PROBLEM TO WORK ON: Copy nothing before the line that contains "[02:43:57.99 to 02:43:58.89]"; from there, transcribe each line exactly through the end of the material, omitting pictures.

SOURCE RECORDS:
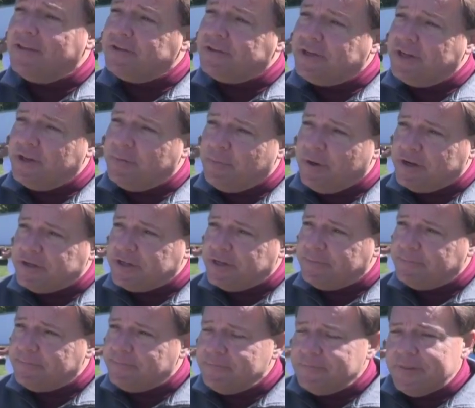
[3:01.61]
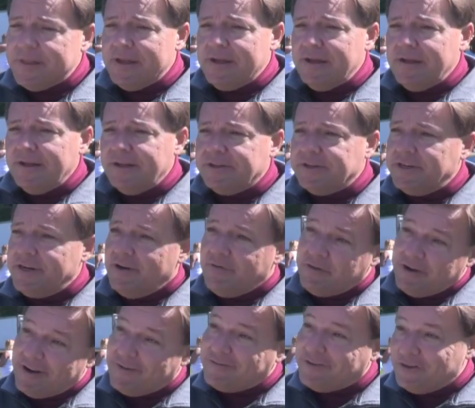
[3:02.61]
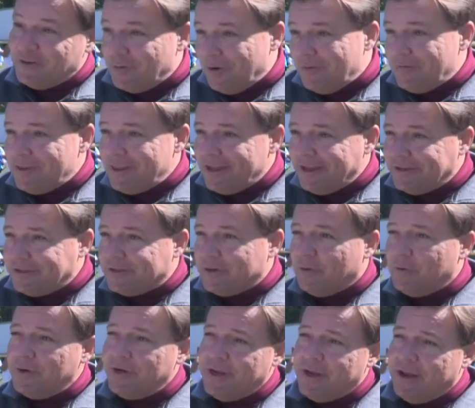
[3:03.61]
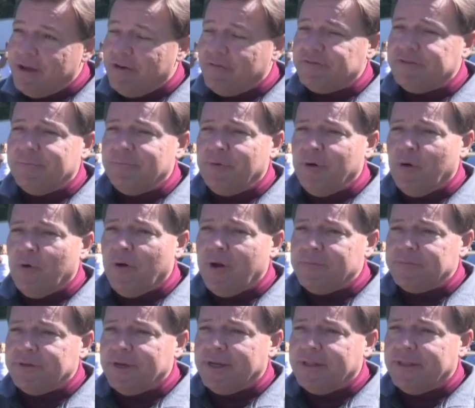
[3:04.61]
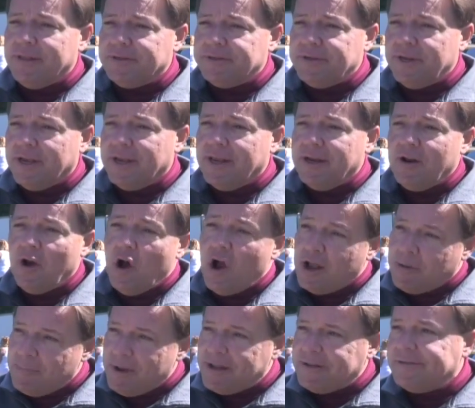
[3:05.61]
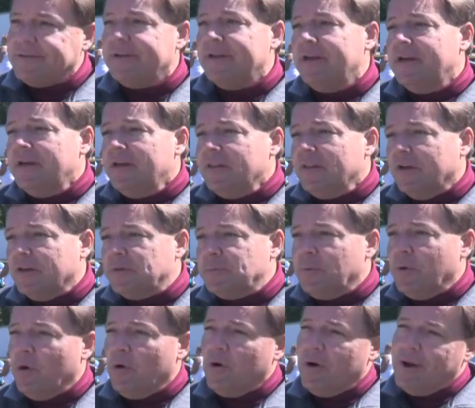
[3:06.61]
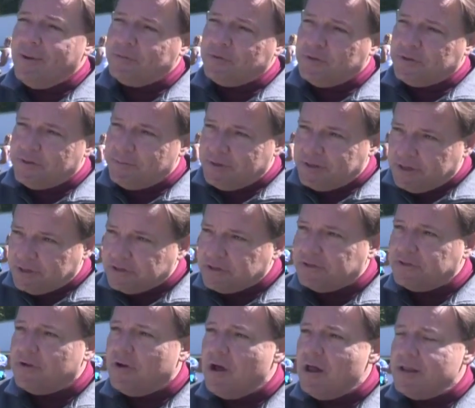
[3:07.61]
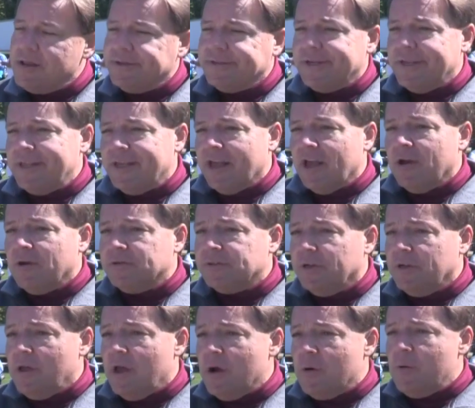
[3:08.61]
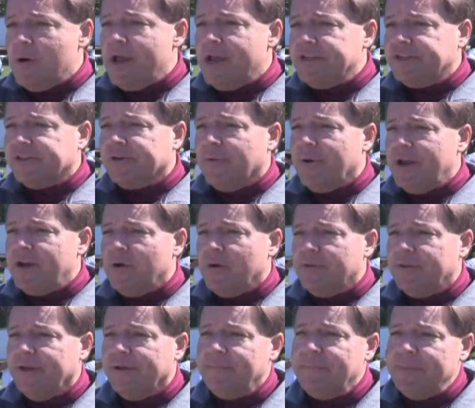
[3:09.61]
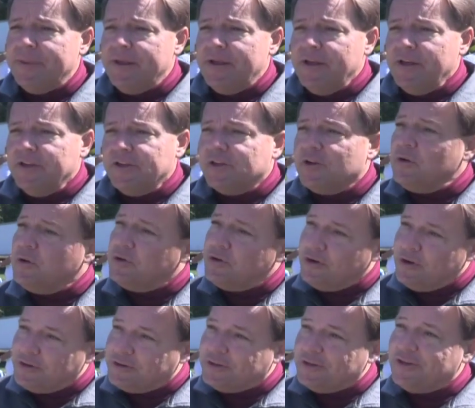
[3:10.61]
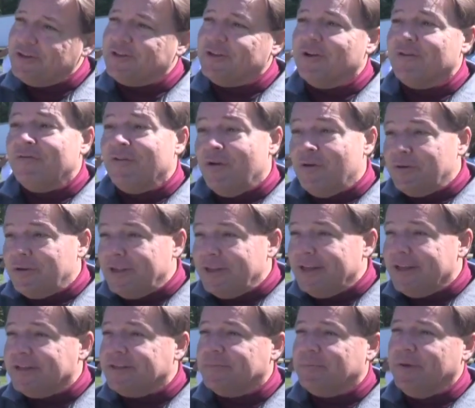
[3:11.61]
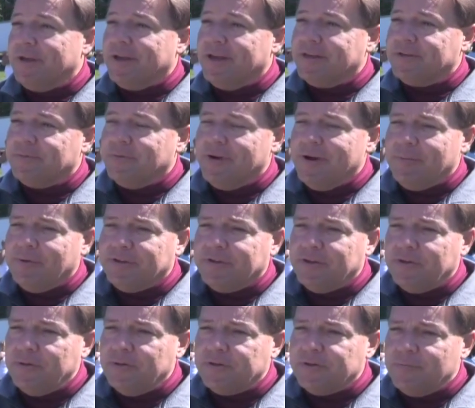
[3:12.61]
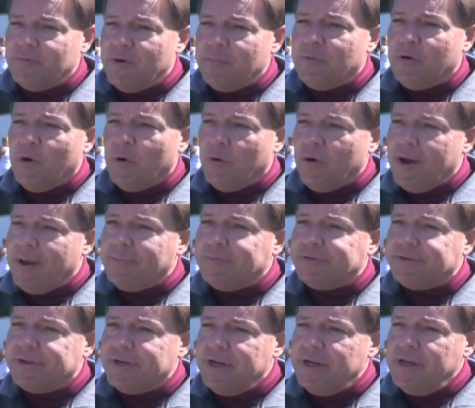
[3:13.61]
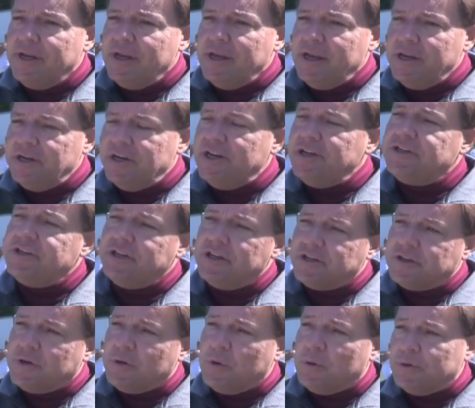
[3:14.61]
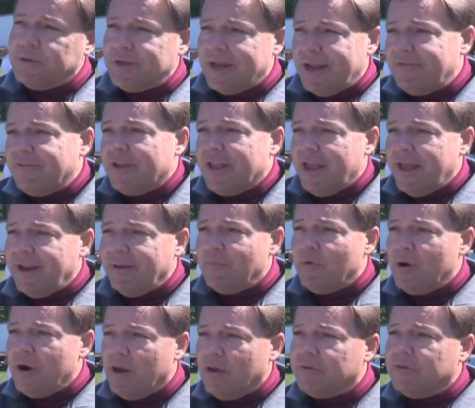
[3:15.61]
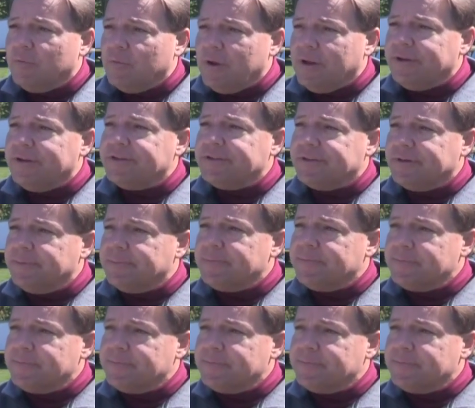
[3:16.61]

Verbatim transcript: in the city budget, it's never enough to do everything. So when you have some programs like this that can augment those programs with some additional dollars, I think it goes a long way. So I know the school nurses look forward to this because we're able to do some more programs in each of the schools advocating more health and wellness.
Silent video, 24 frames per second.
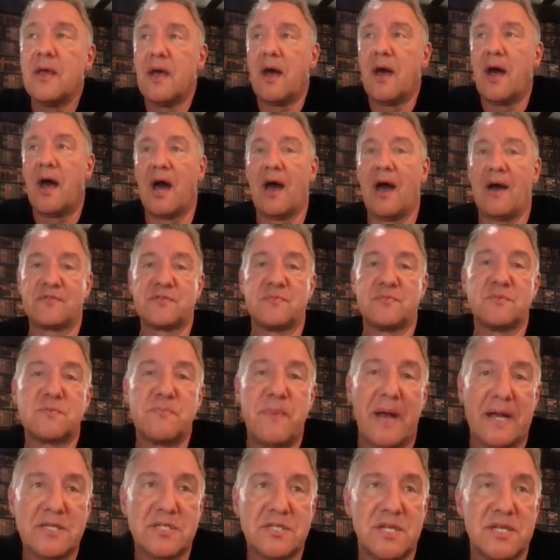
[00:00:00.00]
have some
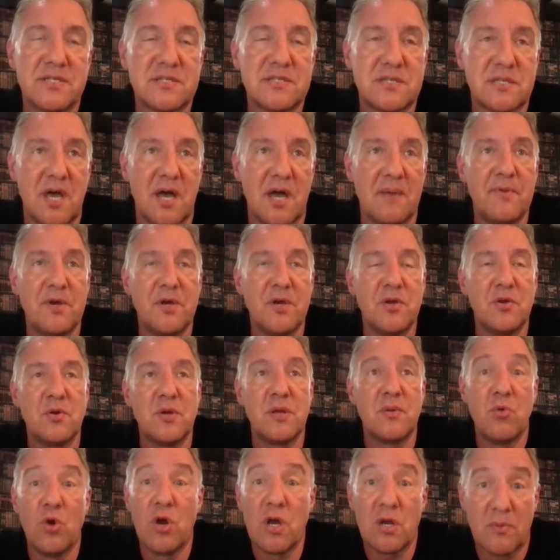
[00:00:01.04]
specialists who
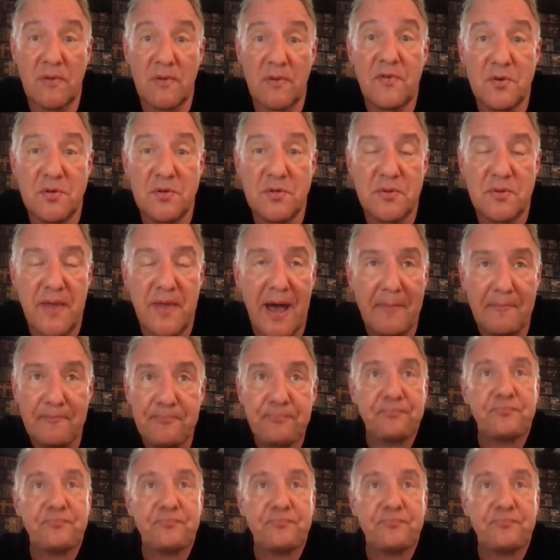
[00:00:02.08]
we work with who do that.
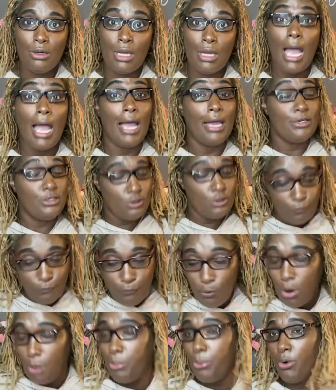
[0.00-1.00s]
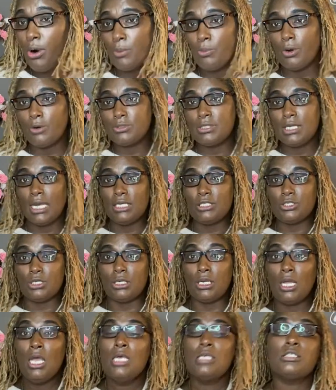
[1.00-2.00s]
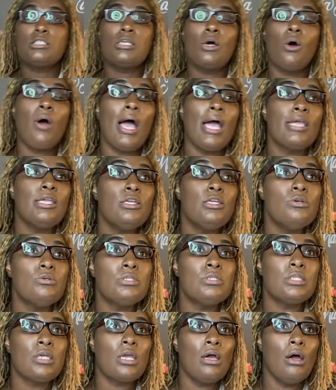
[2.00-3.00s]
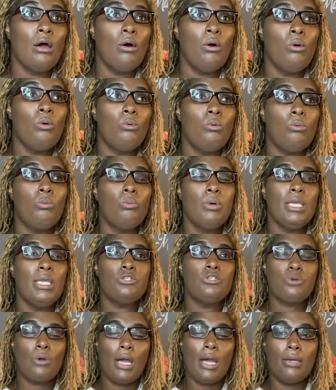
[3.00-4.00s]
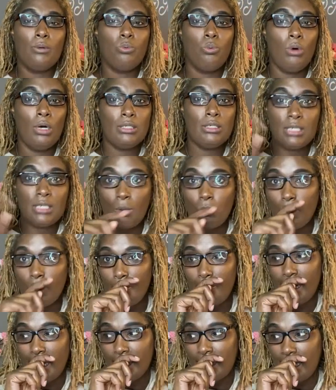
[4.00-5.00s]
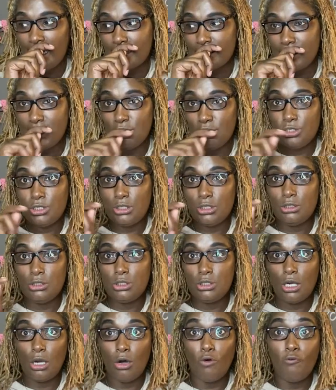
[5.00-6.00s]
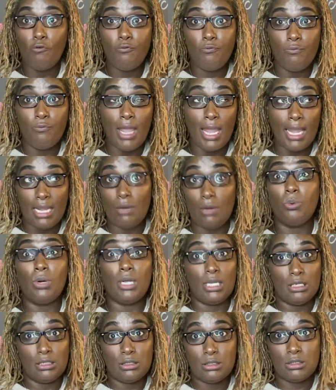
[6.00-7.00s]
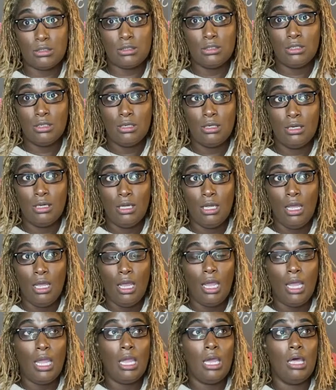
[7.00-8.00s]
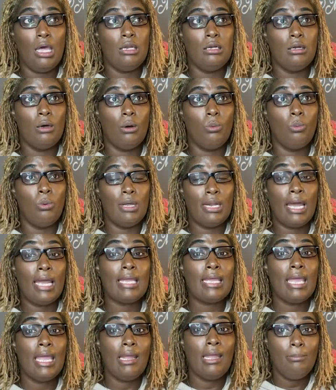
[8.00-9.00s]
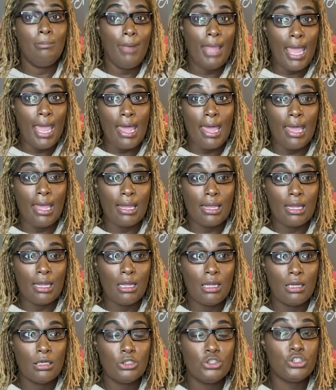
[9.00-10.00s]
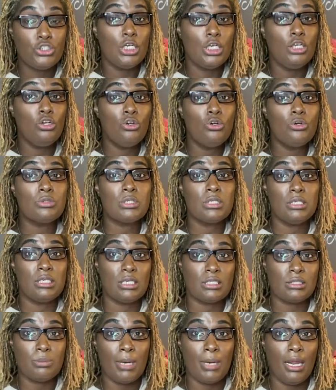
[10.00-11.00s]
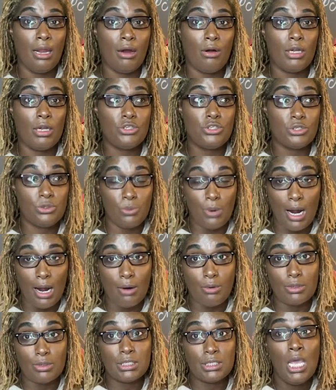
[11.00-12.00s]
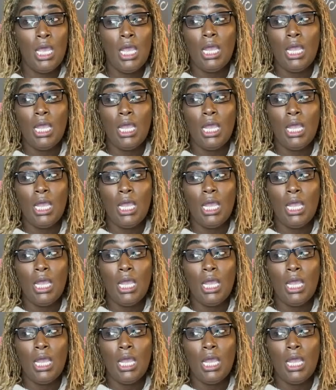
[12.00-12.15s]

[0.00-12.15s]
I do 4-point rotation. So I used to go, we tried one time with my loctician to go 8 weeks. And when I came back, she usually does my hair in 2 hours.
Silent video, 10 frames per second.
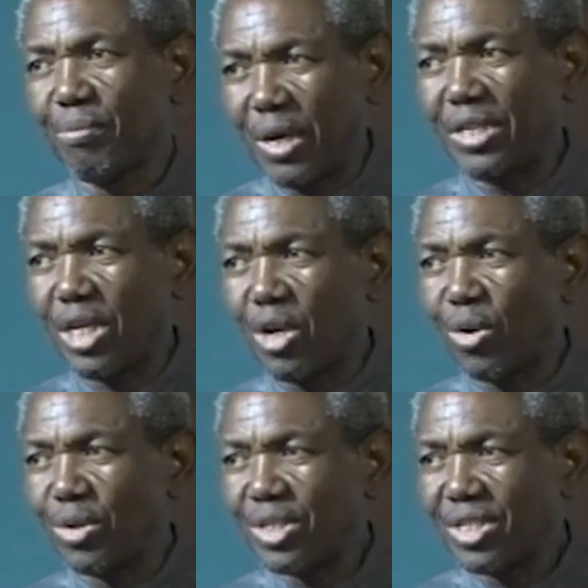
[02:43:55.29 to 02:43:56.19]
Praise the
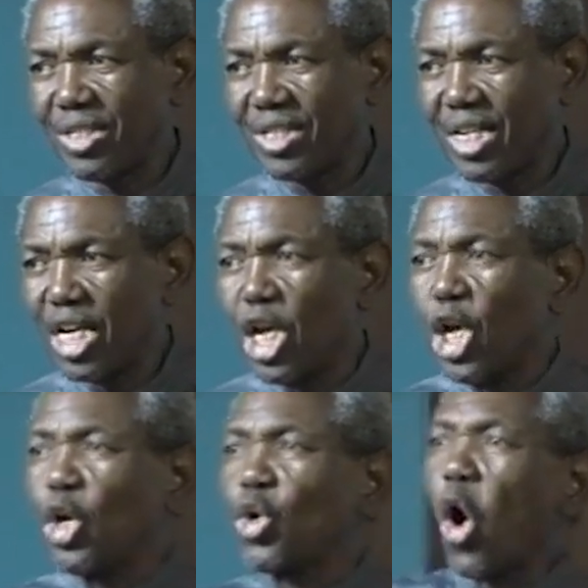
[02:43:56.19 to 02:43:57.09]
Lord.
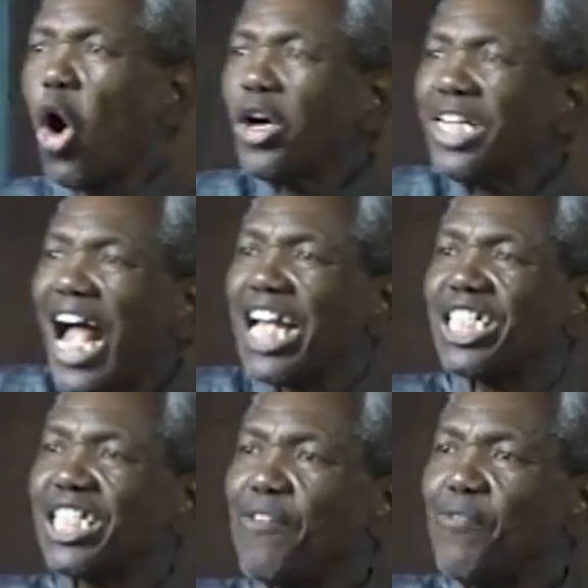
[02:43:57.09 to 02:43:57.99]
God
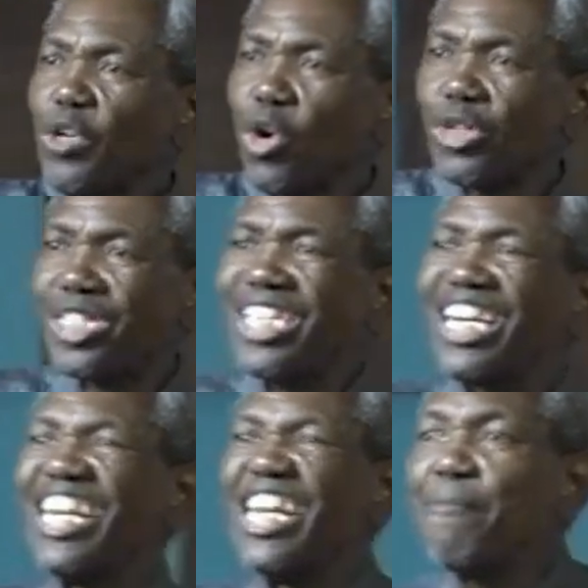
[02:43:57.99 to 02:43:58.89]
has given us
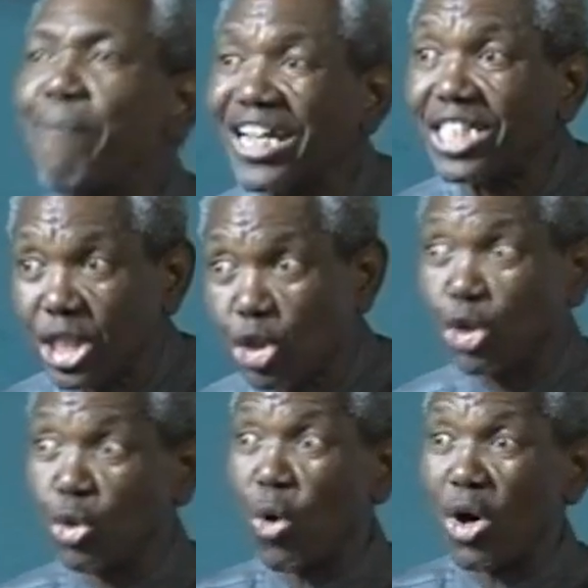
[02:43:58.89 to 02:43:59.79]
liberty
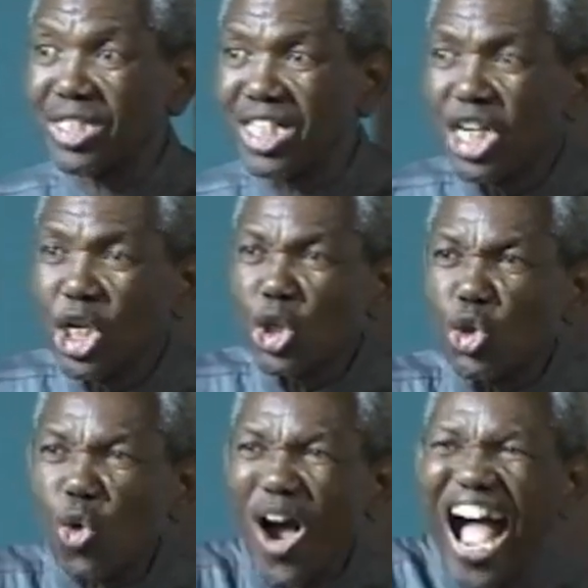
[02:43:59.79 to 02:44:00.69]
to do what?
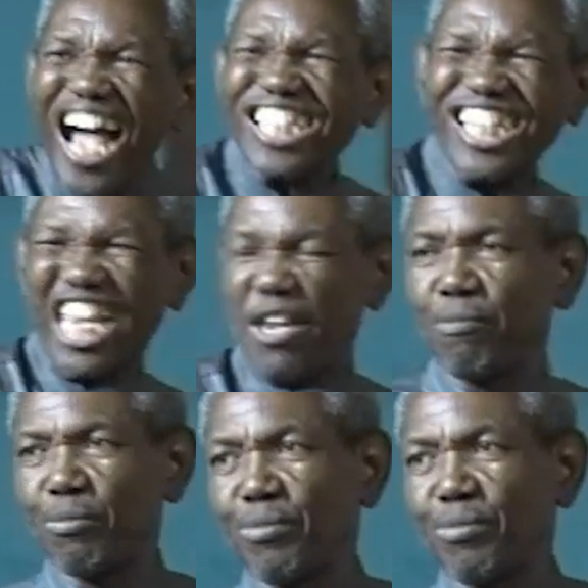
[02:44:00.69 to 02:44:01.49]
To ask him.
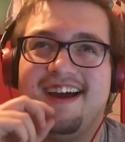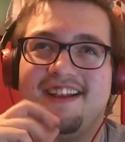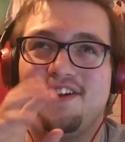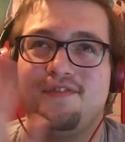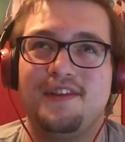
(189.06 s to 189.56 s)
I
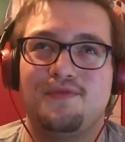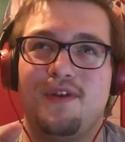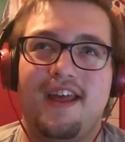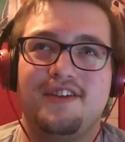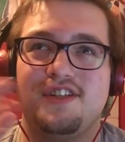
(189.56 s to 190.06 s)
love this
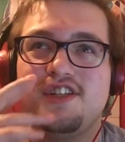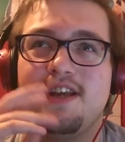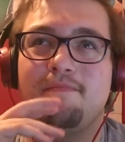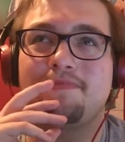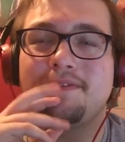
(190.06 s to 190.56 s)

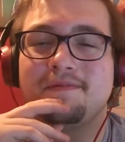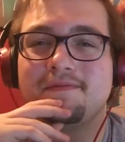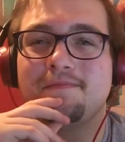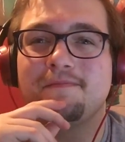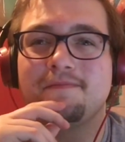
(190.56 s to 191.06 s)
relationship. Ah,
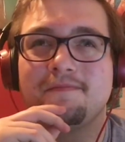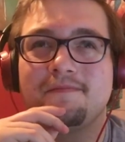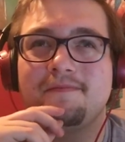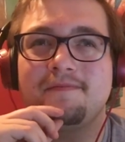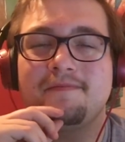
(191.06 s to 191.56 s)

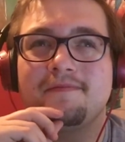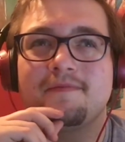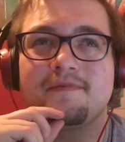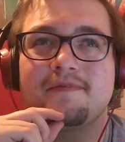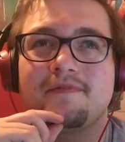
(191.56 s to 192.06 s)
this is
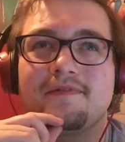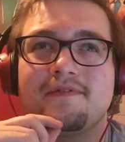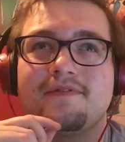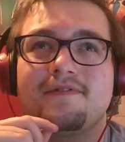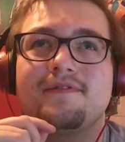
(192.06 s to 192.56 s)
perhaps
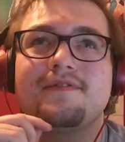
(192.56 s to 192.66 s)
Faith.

TASK RESULT:
[02:43:57.99 to 02:43:58.89]
has given us
[02:43:58.89 to 02:43:59.79]
liberty
[02:43:59.79 to 02:44:00.69]
to do what?
[02:44:00.69 to 02:44:01.49]
To ask him.
(189.06 s to 189.56 s)
I
(189.56 s to 190.06 s)
love this
(190.06 s to 190.56 s)

(190.56 s to 191.06 s)
relationship. Ah,
(191.06 s to 191.56 s)

(191.56 s to 192.06 s)
this is
(192.06 s to 192.56 s)
perhaps
(192.56 s to 192.66 s)
Faith.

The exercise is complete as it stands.